According to statistics, fibromyalgia affects an average of 2.10% of the world population, 2.31% of the American population. Of this percentage, 80% of people with the condition are women.
There is no cure for this condition, but treatments to relieve symptoms often include pain relievers, antidepressants, and lifestyle changes, such as increasing physical activity levels and improving sleep habits.
Although researchers haven’t been sure exactly what causes fibromyalgia, there are some clues that the immune system might be to blame. For example, people with lupus or rheumatoid arthritis, which are autoimmune disorders, are more likely than other people to develop the condition.
Autoimmune disorders arise when the immune system attacks the body’s own tissues, but there has been no direct evidence that this occurs in fibromyalgia.Now, a research team made up of scientists from King’s College London, the University of Liverpool and the Karolinska Institute in Stockholm, suggests that many symptoms of fibromyalgia occur when the individual’s antibodies increase the activity of pain-sensitive nerves.
When the scientists injected antibodies from people with fibromyalgia into mice, the animals became more sensitive to unpleasant stimuli, but they also became weaker and moved less.
In contrast, neither injections of antibodies from healthy controls nor serum from people with fibromyalgia without the antibodies had any effect on the mice.

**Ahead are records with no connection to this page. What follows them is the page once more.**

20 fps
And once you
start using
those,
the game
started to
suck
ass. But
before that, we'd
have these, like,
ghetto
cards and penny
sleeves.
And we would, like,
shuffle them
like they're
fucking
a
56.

In fact, the antibodies bound to the cells of the dorsal root ganglia. These groups of neurons transmit sensory signals from the peripheral nervous system to the central nervous system, which consists of the brain and spinal cord.
What Implications Does This Research Have?

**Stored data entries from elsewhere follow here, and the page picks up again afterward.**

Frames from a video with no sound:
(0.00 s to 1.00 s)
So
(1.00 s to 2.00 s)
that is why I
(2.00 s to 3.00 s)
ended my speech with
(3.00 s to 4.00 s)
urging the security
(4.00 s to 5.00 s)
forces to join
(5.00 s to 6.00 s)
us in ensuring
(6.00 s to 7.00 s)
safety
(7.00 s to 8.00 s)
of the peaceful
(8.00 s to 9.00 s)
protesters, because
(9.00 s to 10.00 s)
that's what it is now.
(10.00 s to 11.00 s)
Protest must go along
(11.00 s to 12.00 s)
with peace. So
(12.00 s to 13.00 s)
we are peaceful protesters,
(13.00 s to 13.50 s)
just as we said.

“Establishing that fibromyalgia is an autoimmune disorder will transform the way we view the condition and should pave the way for more effective treatments for the millions of people affected,” said David Andersson, principal investigator of the study.
Antibodies from people with fibromyalgia appear to sensitize nociceptors, which are nerves in the skin that send pain signals to the brain when they detect extreme temperatures and pressures or harmful chemicals.

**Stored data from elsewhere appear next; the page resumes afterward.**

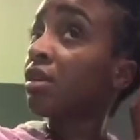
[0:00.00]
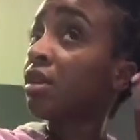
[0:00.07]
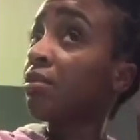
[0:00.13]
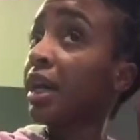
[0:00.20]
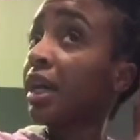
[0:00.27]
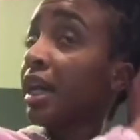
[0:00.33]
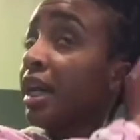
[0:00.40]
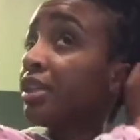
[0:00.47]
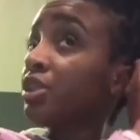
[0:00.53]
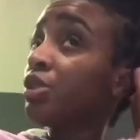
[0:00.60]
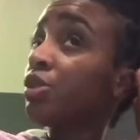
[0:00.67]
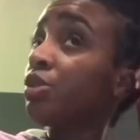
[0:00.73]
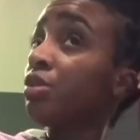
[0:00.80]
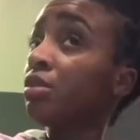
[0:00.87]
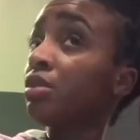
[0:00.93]
my
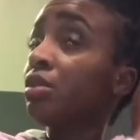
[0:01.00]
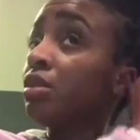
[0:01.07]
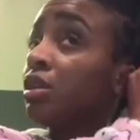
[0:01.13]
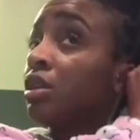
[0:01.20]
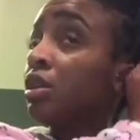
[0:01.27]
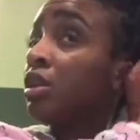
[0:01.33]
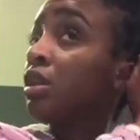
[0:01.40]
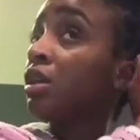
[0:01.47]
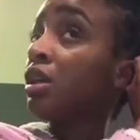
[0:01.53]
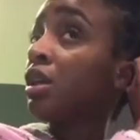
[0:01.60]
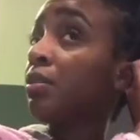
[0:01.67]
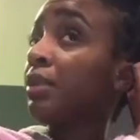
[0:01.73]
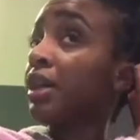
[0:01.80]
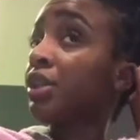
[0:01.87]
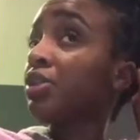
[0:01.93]
Cantu
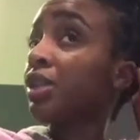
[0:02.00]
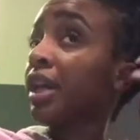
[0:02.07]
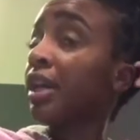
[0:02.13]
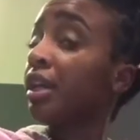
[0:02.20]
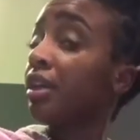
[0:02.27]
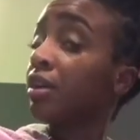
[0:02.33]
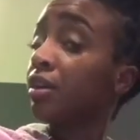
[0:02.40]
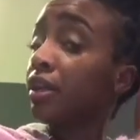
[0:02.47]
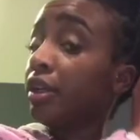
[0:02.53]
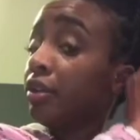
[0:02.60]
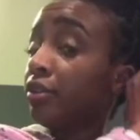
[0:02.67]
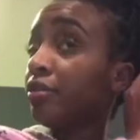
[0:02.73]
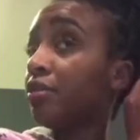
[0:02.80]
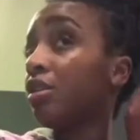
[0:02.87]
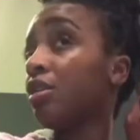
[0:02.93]
and make sure I get it on here
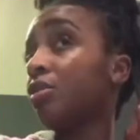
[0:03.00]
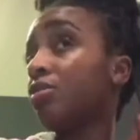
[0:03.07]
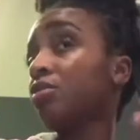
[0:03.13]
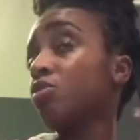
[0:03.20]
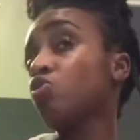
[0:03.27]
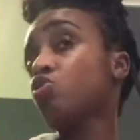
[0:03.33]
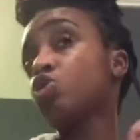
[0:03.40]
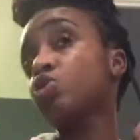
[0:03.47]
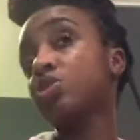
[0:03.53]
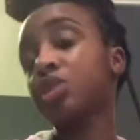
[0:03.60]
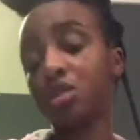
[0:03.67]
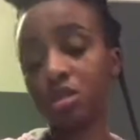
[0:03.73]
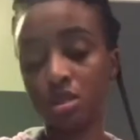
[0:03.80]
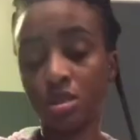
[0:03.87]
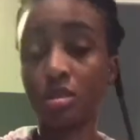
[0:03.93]
from root
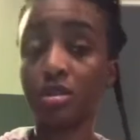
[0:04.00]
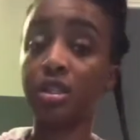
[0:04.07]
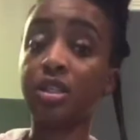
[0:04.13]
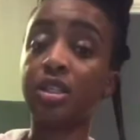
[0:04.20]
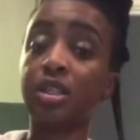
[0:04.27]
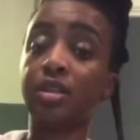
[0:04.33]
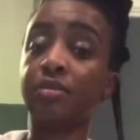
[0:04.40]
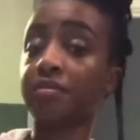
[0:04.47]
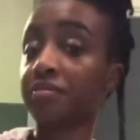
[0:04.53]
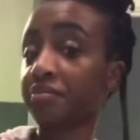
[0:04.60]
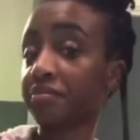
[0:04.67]
to tip.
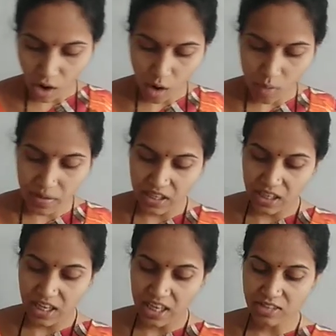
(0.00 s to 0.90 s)
How
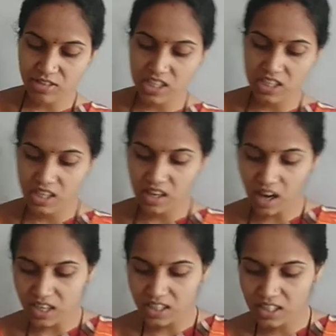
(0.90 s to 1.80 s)
many less visiting
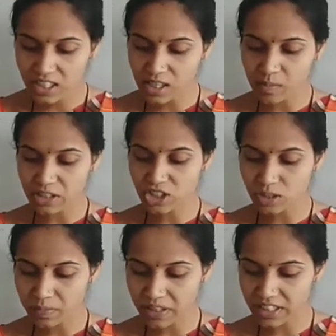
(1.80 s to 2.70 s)
cards did the
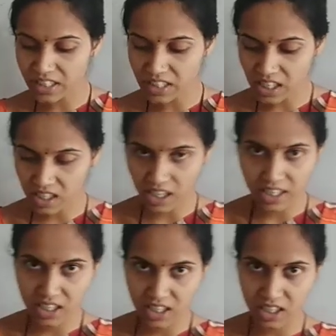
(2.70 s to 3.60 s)
machine print in the
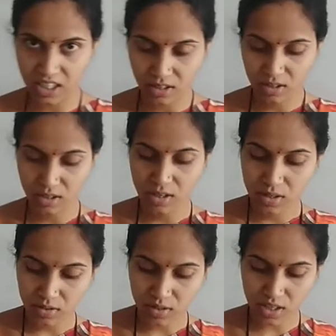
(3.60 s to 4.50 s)
current year?
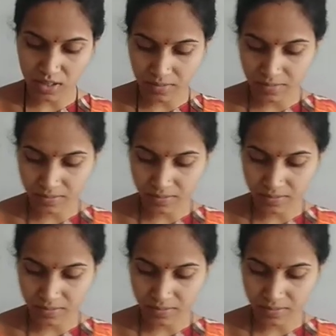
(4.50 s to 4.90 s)
Okay.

The mice’s symptoms completely resolved within 2-3 weeks after the animals cleared the human antibodies from their systems. This suggests that therapies that selectively reduce antibody levels in the bloodstream could be effective.
In this sense, there are already therapeutic techniques to reduce the general level of antibodies in the bloodstream or to eliminate specific autoimmune antibodies. Alternatively, scientists could develop drugs that prevent these antibodies from binding to their targets.